● **TASK PROMPT**:
For the copy, please give all of the data again exactly and leave the pictures out.

● **PROVIDED RECORDS**:
Content starts

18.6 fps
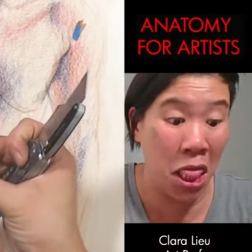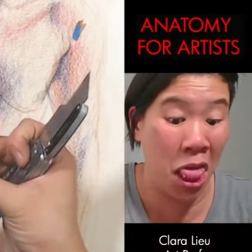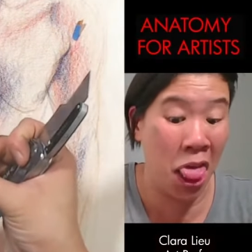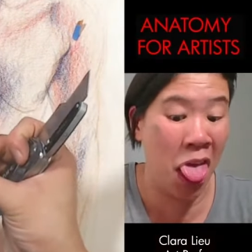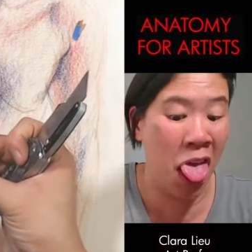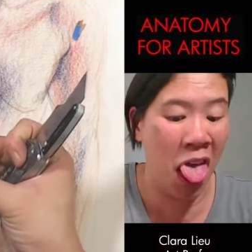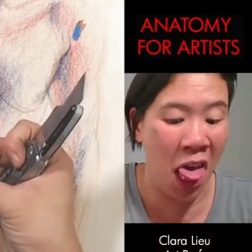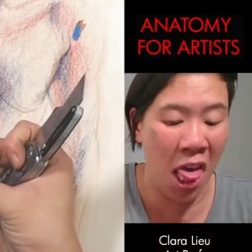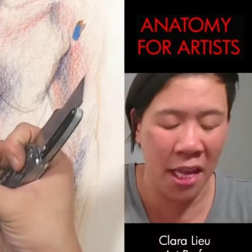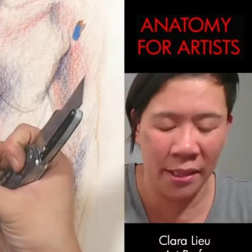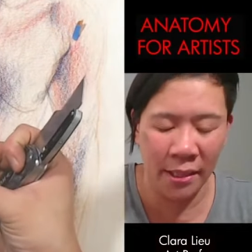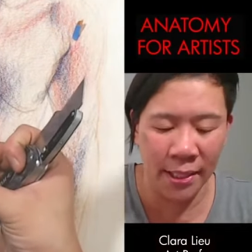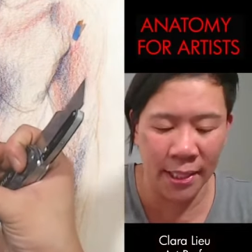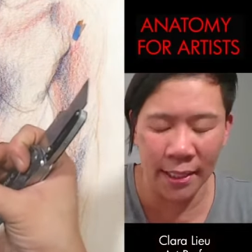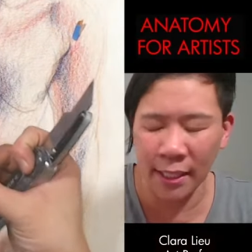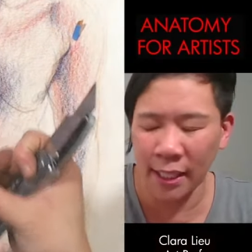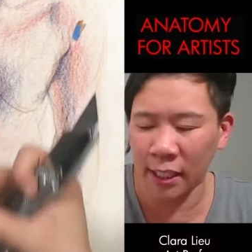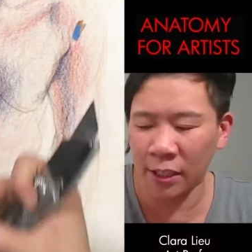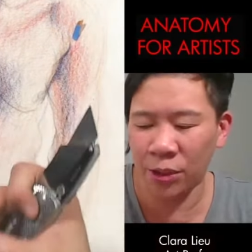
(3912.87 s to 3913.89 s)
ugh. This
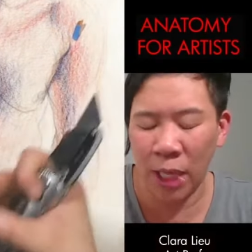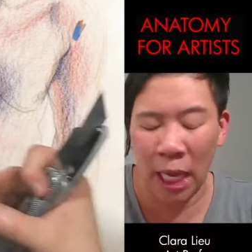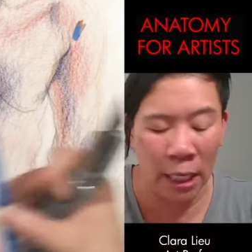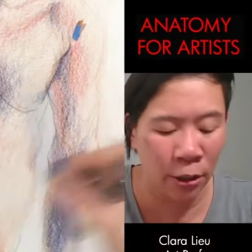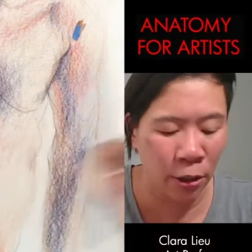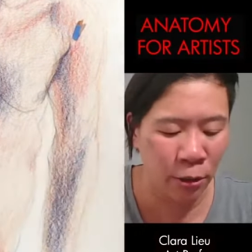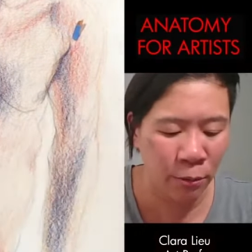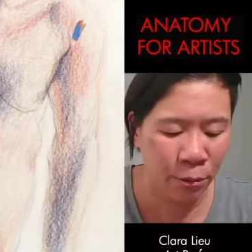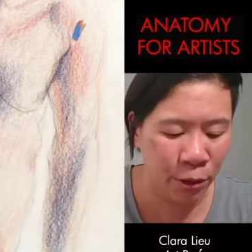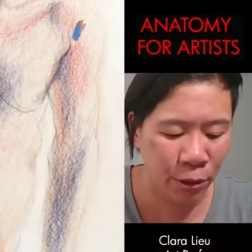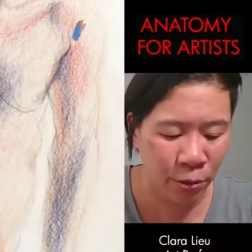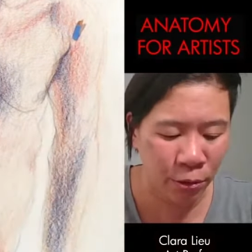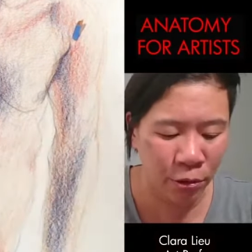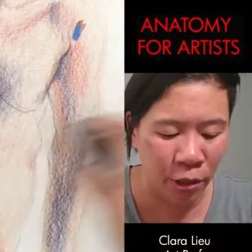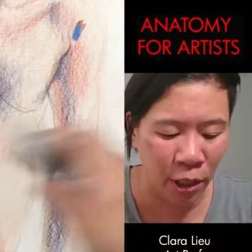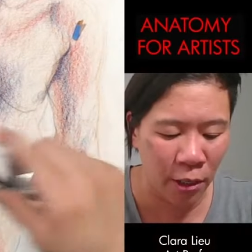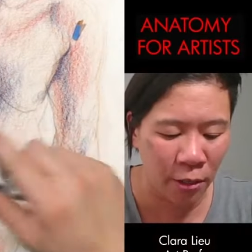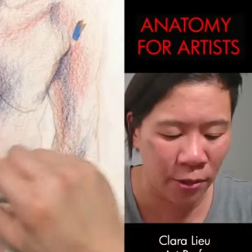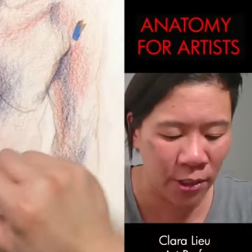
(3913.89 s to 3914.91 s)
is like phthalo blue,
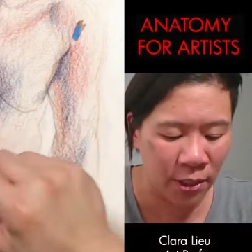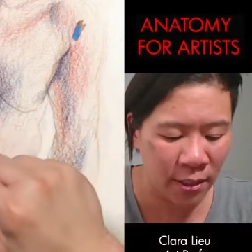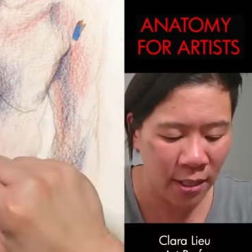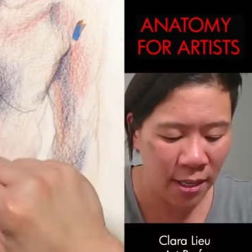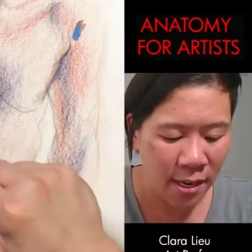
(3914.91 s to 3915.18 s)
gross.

Content ends

● **RESULT OF THE EXERCISE**:
18.6 fps
(3912.87 s to 3913.89 s)
ugh. This
(3913.89 s to 3914.91 s)
is like phthalo blue,
(3914.91 s to 3915.18 s)
gross.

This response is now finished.